[Saved data entries]
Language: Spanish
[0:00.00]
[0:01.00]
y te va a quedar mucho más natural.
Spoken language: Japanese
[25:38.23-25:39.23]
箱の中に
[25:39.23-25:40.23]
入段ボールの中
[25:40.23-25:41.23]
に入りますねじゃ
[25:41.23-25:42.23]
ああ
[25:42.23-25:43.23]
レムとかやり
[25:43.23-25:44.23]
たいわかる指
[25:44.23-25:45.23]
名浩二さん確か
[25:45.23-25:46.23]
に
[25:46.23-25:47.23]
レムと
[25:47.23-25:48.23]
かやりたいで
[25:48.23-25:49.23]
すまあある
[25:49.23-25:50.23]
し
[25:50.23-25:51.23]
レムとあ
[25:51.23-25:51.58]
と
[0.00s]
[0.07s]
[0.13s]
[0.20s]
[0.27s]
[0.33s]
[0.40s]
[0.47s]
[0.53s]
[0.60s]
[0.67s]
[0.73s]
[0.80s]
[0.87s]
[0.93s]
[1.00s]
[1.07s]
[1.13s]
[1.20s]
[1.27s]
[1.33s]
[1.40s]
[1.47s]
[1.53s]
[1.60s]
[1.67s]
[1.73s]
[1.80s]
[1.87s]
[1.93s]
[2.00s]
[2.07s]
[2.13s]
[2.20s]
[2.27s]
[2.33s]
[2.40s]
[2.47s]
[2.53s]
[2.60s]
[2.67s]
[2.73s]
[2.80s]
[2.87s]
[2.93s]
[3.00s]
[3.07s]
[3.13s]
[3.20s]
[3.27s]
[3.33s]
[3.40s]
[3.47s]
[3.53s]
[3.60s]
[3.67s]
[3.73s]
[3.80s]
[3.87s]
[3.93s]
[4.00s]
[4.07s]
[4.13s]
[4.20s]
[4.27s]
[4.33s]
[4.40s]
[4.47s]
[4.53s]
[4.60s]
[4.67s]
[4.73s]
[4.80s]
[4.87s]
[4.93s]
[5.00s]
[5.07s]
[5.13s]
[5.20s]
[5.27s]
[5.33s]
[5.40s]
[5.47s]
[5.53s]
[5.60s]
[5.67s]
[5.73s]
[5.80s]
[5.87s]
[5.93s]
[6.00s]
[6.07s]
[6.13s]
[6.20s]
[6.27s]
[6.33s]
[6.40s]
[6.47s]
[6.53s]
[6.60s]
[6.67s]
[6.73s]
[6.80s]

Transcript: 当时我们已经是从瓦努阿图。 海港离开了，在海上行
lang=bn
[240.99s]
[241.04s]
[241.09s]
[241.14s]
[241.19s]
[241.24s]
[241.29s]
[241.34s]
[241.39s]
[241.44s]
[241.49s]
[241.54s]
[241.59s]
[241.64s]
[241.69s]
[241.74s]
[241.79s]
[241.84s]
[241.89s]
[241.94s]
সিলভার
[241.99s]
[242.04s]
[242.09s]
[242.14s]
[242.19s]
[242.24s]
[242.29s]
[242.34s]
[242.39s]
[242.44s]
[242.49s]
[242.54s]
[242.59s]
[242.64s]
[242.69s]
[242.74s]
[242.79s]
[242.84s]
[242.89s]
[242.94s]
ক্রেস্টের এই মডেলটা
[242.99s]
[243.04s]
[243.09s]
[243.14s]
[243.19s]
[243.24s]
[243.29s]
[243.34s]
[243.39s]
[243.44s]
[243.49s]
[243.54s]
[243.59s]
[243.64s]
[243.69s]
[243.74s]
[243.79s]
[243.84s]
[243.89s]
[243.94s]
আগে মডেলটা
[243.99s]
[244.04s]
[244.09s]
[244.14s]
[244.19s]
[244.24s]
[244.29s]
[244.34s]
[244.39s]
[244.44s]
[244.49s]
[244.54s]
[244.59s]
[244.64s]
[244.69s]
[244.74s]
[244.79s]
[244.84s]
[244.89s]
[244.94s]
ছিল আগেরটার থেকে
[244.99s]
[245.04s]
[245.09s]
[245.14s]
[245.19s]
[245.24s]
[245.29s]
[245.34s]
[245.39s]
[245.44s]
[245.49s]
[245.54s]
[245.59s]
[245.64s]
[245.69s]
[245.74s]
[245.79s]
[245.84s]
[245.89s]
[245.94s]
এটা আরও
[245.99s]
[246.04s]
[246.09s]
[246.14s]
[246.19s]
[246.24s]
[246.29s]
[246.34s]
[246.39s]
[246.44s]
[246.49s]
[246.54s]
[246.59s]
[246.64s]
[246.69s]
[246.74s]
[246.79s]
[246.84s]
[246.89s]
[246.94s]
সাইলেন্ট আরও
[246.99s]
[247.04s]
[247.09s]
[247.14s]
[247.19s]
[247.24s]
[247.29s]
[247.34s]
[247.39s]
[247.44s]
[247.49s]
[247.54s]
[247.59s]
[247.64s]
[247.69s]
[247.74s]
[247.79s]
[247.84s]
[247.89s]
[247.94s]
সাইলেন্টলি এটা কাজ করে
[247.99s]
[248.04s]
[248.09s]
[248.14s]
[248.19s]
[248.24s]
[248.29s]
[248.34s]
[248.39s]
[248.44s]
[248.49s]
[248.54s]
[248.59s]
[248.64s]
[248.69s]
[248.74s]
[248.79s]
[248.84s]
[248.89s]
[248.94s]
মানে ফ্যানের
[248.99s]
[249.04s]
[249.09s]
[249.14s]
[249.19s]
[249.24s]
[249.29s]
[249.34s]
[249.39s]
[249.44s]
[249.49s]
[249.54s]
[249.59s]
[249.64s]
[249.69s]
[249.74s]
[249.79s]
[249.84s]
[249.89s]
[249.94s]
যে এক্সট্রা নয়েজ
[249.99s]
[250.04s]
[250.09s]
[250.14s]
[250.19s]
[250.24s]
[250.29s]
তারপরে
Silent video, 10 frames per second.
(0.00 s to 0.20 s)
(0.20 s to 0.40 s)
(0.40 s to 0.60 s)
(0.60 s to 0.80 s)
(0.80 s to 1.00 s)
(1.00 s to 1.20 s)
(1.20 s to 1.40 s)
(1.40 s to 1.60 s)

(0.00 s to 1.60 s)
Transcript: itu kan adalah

* PROBLEM DESCRIPTION
Using the records above as the source, restate each line verbatim.

* RESULT OF THE TASK
Language: Spanish
[0:00.00]
[0:01.00]
y te va a quedar mucho más natural.
Spoken language: Japanese
[25:38.23-25:39.23]
箱の中に
[25:39.23-25:40.23]
入段ボールの中
[25:40.23-25:41.23]
に入りますねじゃ
[25:41.23-25:42.23]
ああ
[25:42.23-25:43.23]
レムとかやり
[25:43.23-25:44.23]
たいわかる指
[25:44.23-25:45.23]
名浩二さん確か
[25:45.23-25:46.23]
に
[25:46.23-25:47.23]
レムと
[25:47.23-25:48.23]
かやりたいで
[25:48.23-25:49.23]
すまあある
[25:49.23-25:50.23]
し
[25:50.23-25:51.23]
レムとあ
[25:51.23-25:51.58]
と
[0.00s]
[0.07s]
[0.13s]
[0.20s]
[0.27s]
[0.33s]
[0.40s]
[0.47s]
[0.53s]
[0.60s]
[0.67s]
[0.73s]
[0.80s]
[0.87s]
[0.93s]
[1.00s]
[1.07s]
[1.13s]
[1.20s]
[1.27s]
[1.33s]
[1.40s]
[1.47s]
[1.53s]
[1.60s]
[1.67s]
[1.73s]
[1.80s]
[1.87s]
[1.93s]
[2.00s]
[2.07s]
[2.13s]
[2.20s]
[2.27s]
[2.33s]
[2.40s]
[2.47s]
[2.53s]
[2.60s]
[2.67s]
[2.73s]
[2.80s]
[2.87s]
[2.93s]
[3.00s]
[3.07s]
[3.13s]
[3.20s]
[3.27s]
[3.33s]
[3.40s]
[3.47s]
[3.53s]
[3.60s]
[3.67s]
[3.73s]
[3.80s]
[3.87s]
[3.93s]
[4.00s]
[4.07s]
[4.13s]
[4.20s]
[4.27s]
[4.33s]
[4.40s]
[4.47s]
[4.53s]
[4.60s]
[4.67s]
[4.73s]
[4.80s]
[4.87s]
[4.93s]
[5.00s]
[5.07s]
[5.13s]
[5.20s]
[5.27s]
[5.33s]
[5.40s]
[5.47s]
[5.53s]
[5.60s]
[5.67s]
[5.73s]
[5.80s]
[5.87s]
[5.93s]
[6.00s]
[6.07s]
[6.13s]
[6.20s]
[6.27s]
[6.33s]
[6.40s]
[6.47s]
[6.53s]
[6.60s]
[6.67s]
[6.73s]
[6.80s]

Transcript: 当时我们已经是从瓦努阿图。 海港离开了，在海上行
lang=bn
[240.99s]
[241.04s]
[241.09s]
[241.14s]
[241.19s]
[241.24s]
[241.29s]
[241.34s]
[241.39s]
[241.44s]
[241.49s]
[241.54s]
[241.59s]
[241.64s]
[241.69s]
[241.74s]
[241.79s]
[241.84s]
[241.89s]
[241.94s]
সিলভার
[241.99s]
[242.04s]
[242.09s]
[242.14s]
[242.19s]
[242.24s]
[242.29s]
[242.34s]
[242.39s]
[242.44s]
[242.49s]
[242.54s]
[242.59s]
[242.64s]
[242.69s]
[242.74s]
[242.79s]
[242.84s]
[242.89s]
[242.94s]
ক্রেস্টের এই মডেলটা
[242.99s]
[243.04s]
[243.09s]
[243.14s]
[243.19s]
[243.24s]
[243.29s]
[243.34s]
[243.39s]
[243.44s]
[243.49s]
[243.54s]
[243.59s]
[243.64s]
[243.69s]
[243.74s]
[243.79s]
[243.84s]
[243.89s]
[243.94s]
আগে মডেলটা
[243.99s]
[244.04s]
[244.09s]
[244.14s]
[244.19s]
[244.24s]
[244.29s]
[244.34s]
[244.39s]
[244.44s]
[244.49s]
[244.54s]
[244.59s]
[244.64s]
[244.69s]
[244.74s]
[244.79s]
[244.84s]
[244.89s]
[244.94s]
ছিল আগেরটার থেকে
[244.99s]
[245.04s]
[245.09s]
[245.14s]
[245.19s]
[245.24s]
[245.29s]
[245.34s]
[245.39s]
[245.44s]
[245.49s]
[245.54s]
[245.59s]
[245.64s]
[245.69s]
[245.74s]
[245.79s]
[245.84s]
[245.89s]
[245.94s]
এটা আরও
[245.99s]
[246.04s]
[246.09s]
[246.14s]
[246.19s]
[246.24s]
[246.29s]
[246.34s]
[246.39s]
[246.44s]
[246.49s]
[246.54s]
[246.59s]
[246.64s]
[246.69s]
[246.74s]
[246.79s]
[246.84s]
[246.89s]
[246.94s]
সাইলেন্ট আরও
[246.99s]
[247.04s]
[247.09s]
[247.14s]
[247.19s]
[247.24s]
[247.29s]
[247.34s]
[247.39s]
[247.44s]
[247.49s]
[247.54s]
[247.59s]
[247.64s]
[247.69s]
[247.74s]
[247.79s]
[247.84s]
[247.89s]
[247.94s]
সাইলেন্টলি এটা কাজ করে
[247.99s]
[248.04s]
[248.09s]
[248.14s]
[248.19s]
[248.24s]
[248.29s]
[248.34s]
[248.39s]
[248.44s]
[248.49s]
[248.54s]
[248.59s]
[248.64s]
[248.69s]
[248.74s]
[248.79s]
[248.84s]
[248.89s]
[248.94s]
মানে ফ্যানের
[248.99s]
[249.04s]
[249.09s]
[249.14s]
[249.19s]
[249.24s]
[249.29s]
[249.34s]
[249.39s]
[249.44s]
[249.49s]
[249.54s]
[249.59s]
[249.64s]
[249.69s]
[249.74s]
[249.79s]
[249.84s]
[249.89s]
[249.94s]
যে এক্সট্রা নয়েজ
[249.99s]
[250.04s]
[250.09s]
[250.14s]
[250.19s]
[250.24s]
[250.29s]
তারপরে
Silent video, 10 frames per second.
(0.00 s to 0.20 s)
(0.20 s to 0.40 s)
(0.40 s to 0.60 s)
(0.60 s to 0.80 s)
(0.80 s to 1.00 s)
(1.00 s to 1.20 s)
(1.20 s to 1.40 s)
(1.40 s to 1.60 s)

(0.00 s to 1.60 s)
Transcript: itu kan adalah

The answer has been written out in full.